Au numéro 166 de la rue de Charonne à Paris, se cache un drôle d’endroit. Nichée au fond d’une cour, au rez-de-chaussée d’un ensemble de bâtiment HLM, la société de monsieur et madame Leguel envoie 500 jambons par semaine dans les établissements de la capitale. Le Meurice, le Park Hyatt, le Royal Monceau… ce jambon a ses entrées dans les prestigieuses enseignes de Paris. Et pour cause, il est le dernier jambon de Paris. « Ici, nous sommes dans la dernière salaison de Paris. On fabrique le jambon de Paris, à l’ancienne. » Ici pas de barattage ni de baratin. Ici le jambon de Paris est préparé à l’ancienne et bénéfice du label Saveurs de Paris, Ile de France.
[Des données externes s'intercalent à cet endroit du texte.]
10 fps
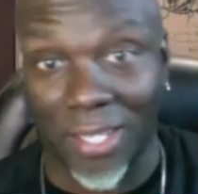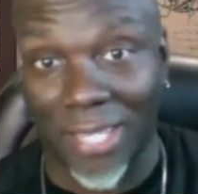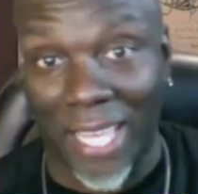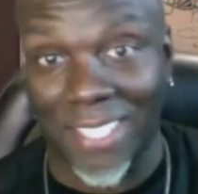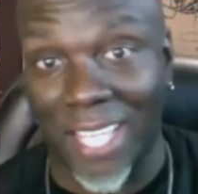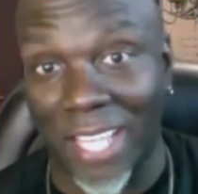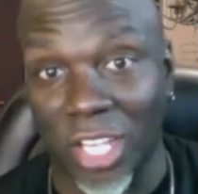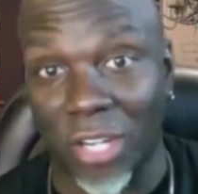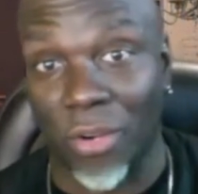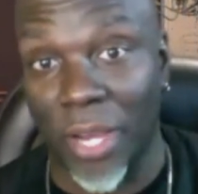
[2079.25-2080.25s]
That's that
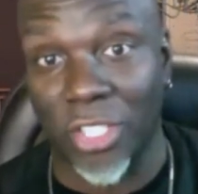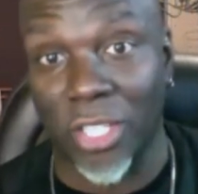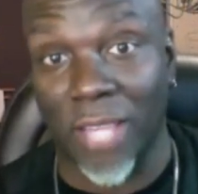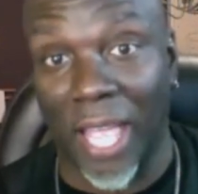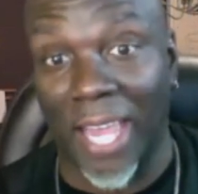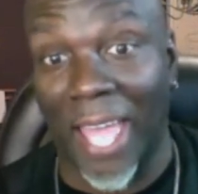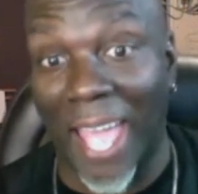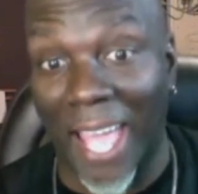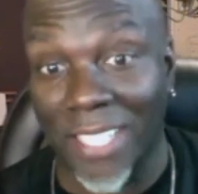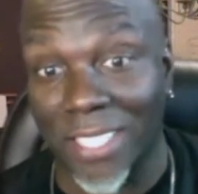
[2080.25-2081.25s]
generation that
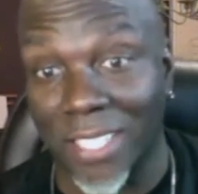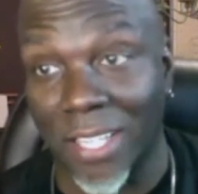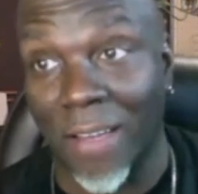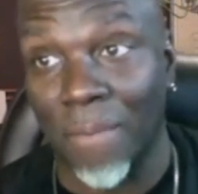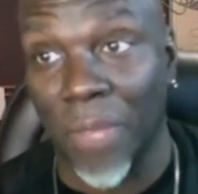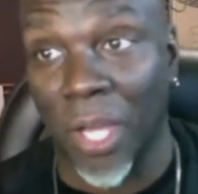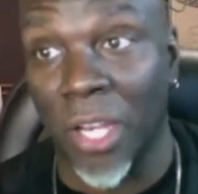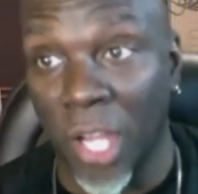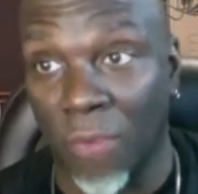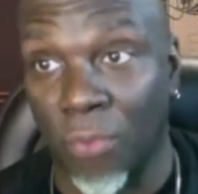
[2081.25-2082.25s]
has
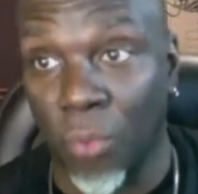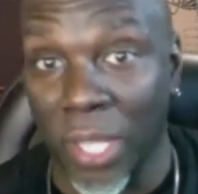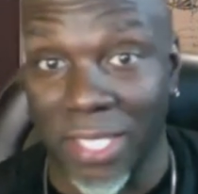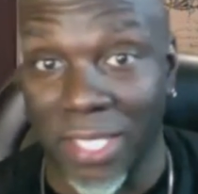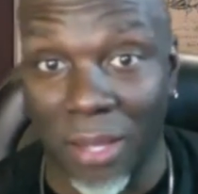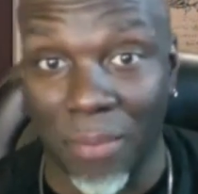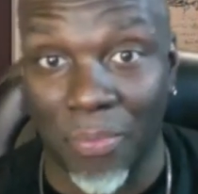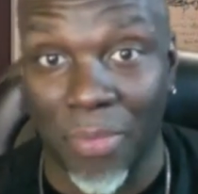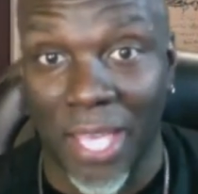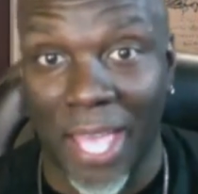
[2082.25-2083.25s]
enough
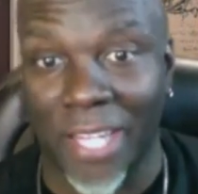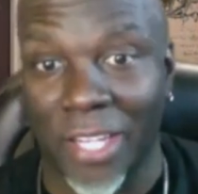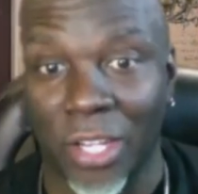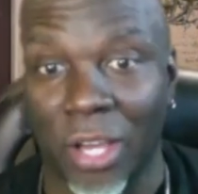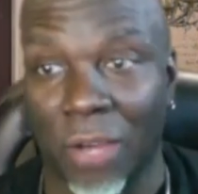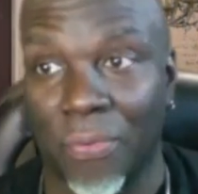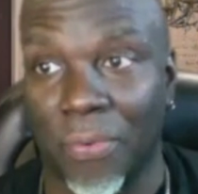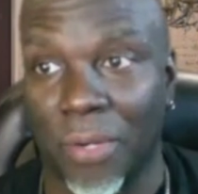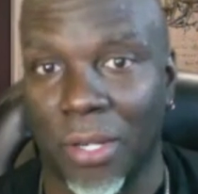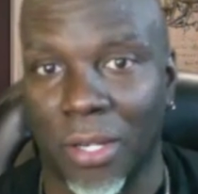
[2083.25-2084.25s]
wisdom and enough
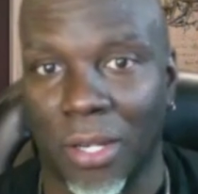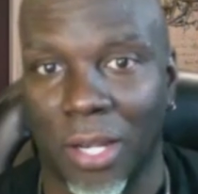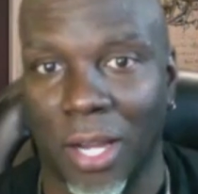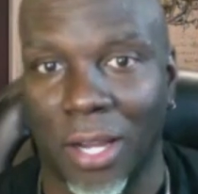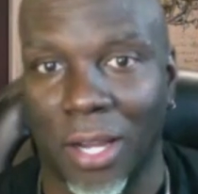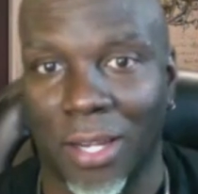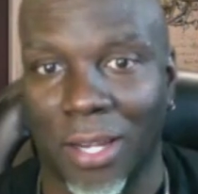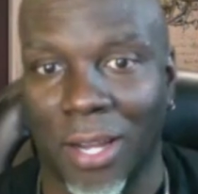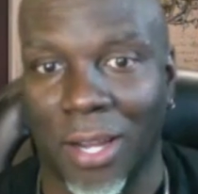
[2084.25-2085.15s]
uh, uh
La saumure – une recette faite de sel, d’une décoction de légumes et d’épices, est préparée par les chefs charcutier puis injectée à la seringue directement dans l’artère. « Le saumurage se diffuse dans le muscle par le réseau veineux », explique Yves Leguel. C’est ainsi qu’il obtient un jambon à la chair tendre et gouteuse. « Surtout, il faut laisser le temps au jambon de baigner dans son jus. »
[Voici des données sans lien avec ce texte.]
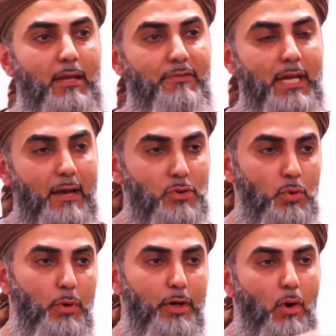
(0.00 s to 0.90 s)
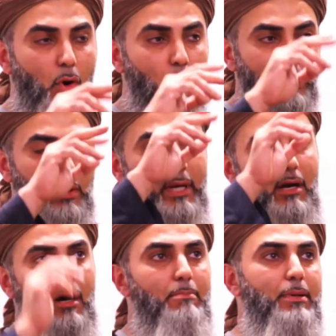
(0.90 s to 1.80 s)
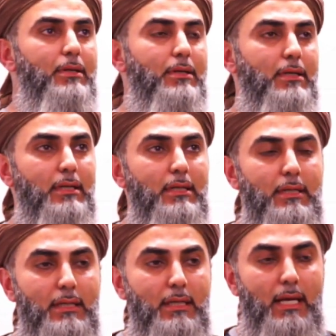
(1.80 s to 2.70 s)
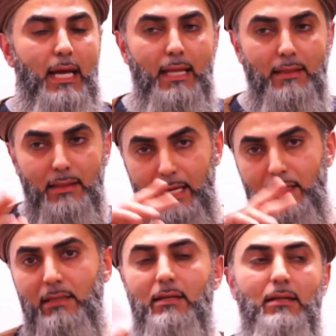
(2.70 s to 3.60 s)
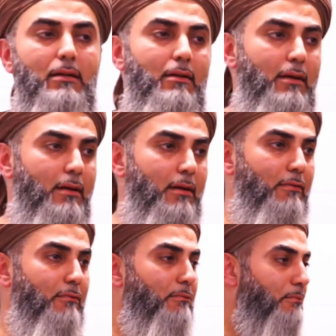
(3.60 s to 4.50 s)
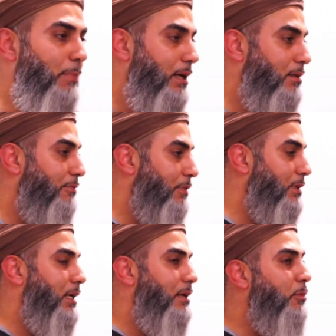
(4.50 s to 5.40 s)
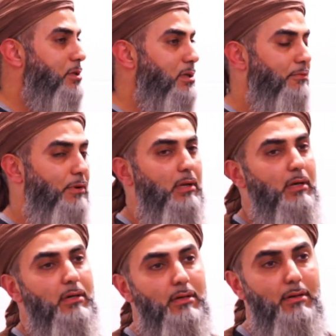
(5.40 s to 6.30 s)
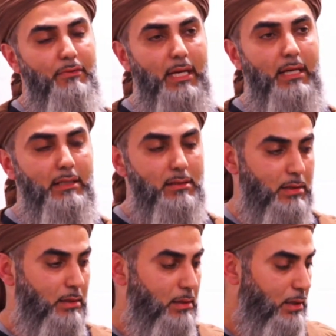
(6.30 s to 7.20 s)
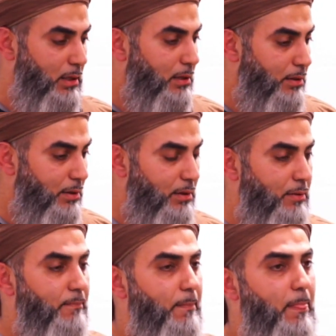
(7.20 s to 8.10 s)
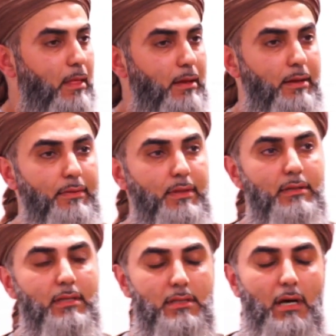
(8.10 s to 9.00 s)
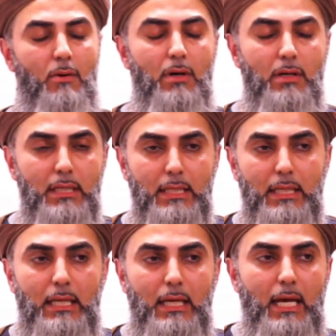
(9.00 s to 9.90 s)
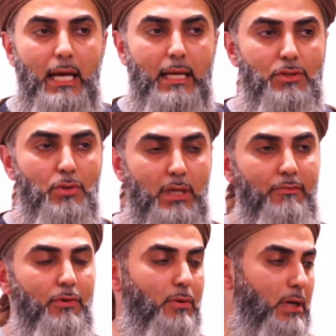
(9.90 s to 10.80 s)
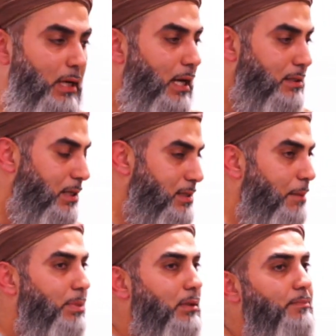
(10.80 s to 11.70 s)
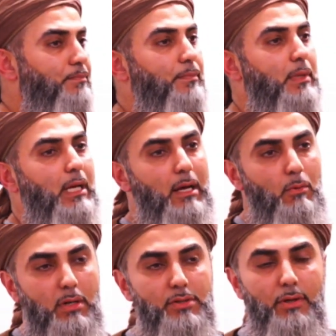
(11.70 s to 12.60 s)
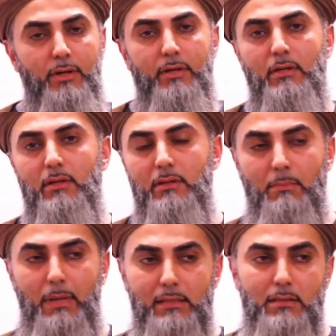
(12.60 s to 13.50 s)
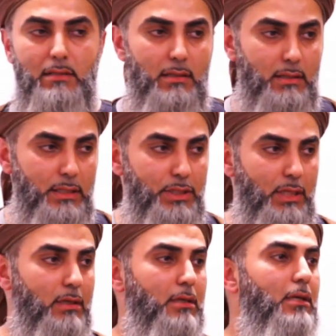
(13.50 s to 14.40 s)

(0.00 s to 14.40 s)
we have to work all the way up, and then by the fadl and mercy of Allah, we can enter the tower. And to give you a last example, I once heard the blessed teacher,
Produit des lendemains de fêtes
Son produit star, c’est le prince de Paris, marqué au fer par une tour Effel. Sa saumure est préparée au sel de Guérande selon une recette tenue secrète. C’est son précieux à lui, sa perle, son trésor, le Nec plus ultra du jambon de Paris. De larges tranches, une chair fondante, un goût délicat, le prince de Paris en impose. Alors que nous nous apprêtons à baffrer sans relâche pour les fêtes de fin d’année, le Prince de Paris est-il si noble qu’il s’invite-t-il même sur les tables des réveillons ? « Non, mais en revanche le jour qui suit, on remarque une petite augmentation des ventes. Les gens ont fait beaucoup d’excès et préfèrent manger plus léger et plus sain, une ou deux tranches de jambon les lendemains. »
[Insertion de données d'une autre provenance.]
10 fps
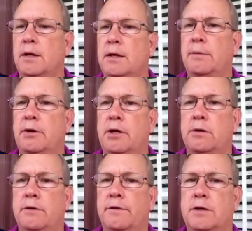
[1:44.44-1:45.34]
Liberty
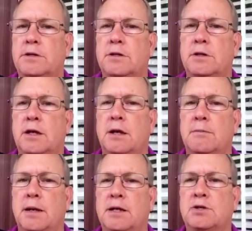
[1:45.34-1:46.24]
University,
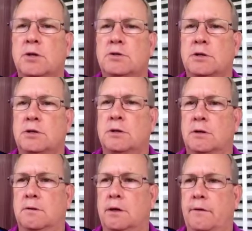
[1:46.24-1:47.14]
and my associate
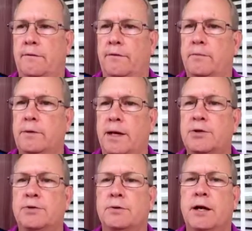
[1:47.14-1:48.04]
degree from
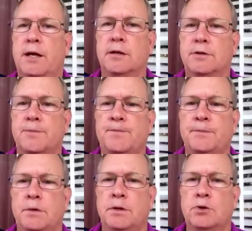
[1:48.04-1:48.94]
National College.
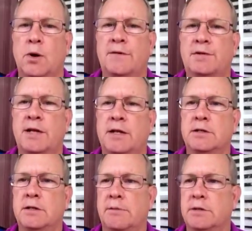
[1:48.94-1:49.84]
So I've sat
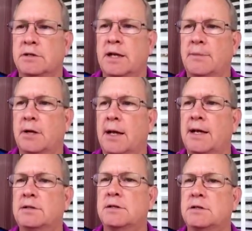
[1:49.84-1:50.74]
in some of the same
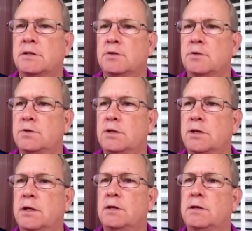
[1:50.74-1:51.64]
classes that you
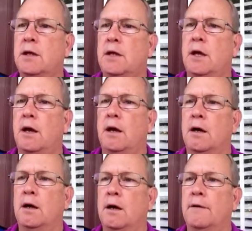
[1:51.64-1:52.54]
sit in.
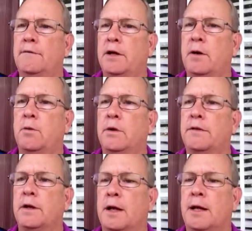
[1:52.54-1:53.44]
Have dealt
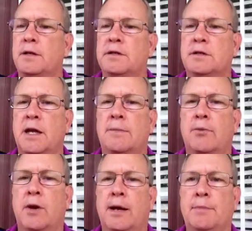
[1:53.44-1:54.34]
with a lot of the same
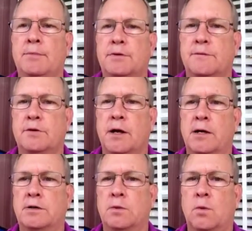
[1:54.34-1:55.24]
problems of
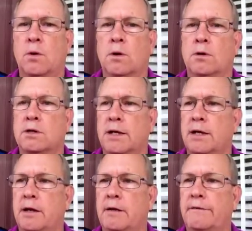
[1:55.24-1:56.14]
trying to work,
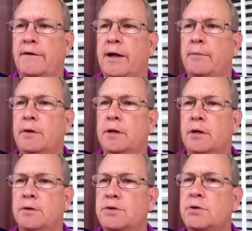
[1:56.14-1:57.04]
take care of family,
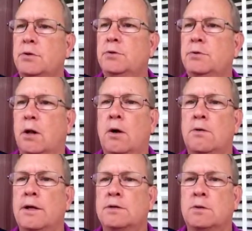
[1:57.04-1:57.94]
go to school,
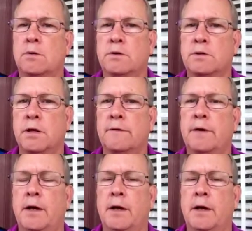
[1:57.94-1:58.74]
all that sort of stuff,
Ici, plusieurs cochons ne font pas le jambon. C’est un jambon, un cochon. Venus de la Mayenne, de la Sarthe et de la Bretagne, les jambons sont accueillis rue de Charonne par monsieur et madame Leguel et les 10 salariés de la société Doumbéa-Sojadam. Doumbéa, c’est le nom du village où habite le beau-frère du patron en Nouvelle-Calédonie. Sojadan, le nom que portait la boîte quand le couple l’a rachetée en 2005. Avant ils travaillaient dans la chimie.
Le goût des bonnes choses
Yves Leguel aime la bonne bouffe. « Il le faut pour bosser dans l’alimentaire et faire un produit de qualité qui ait du goût. » Il est un peu militant avec son jambon. Il milite contre la nourriture insipide, inodore et sans saveur qui peuple les rayonnages des grandes surfaces : « Les industriels ont fait perdre le goût aux gens ».
« La qualité c’est l’avenir », assène-t-il comme un slogan. Et ses clients lui donnent raison. A côté des épiceries fines, des bouchers, des charcutiers et des restaurateurs qui se fournissent chez lui, de nouveaux clients s’inscrivent dans son carnet de commandes : les sandwicheries. « C’est un phénomène assez récent. Des sandwicheries, qui veulent faire de la qualité avec du bon pain, du bon beurre et du bon jambon de Paris. » Eux aussi y croient : la qualité c’est l’avenir.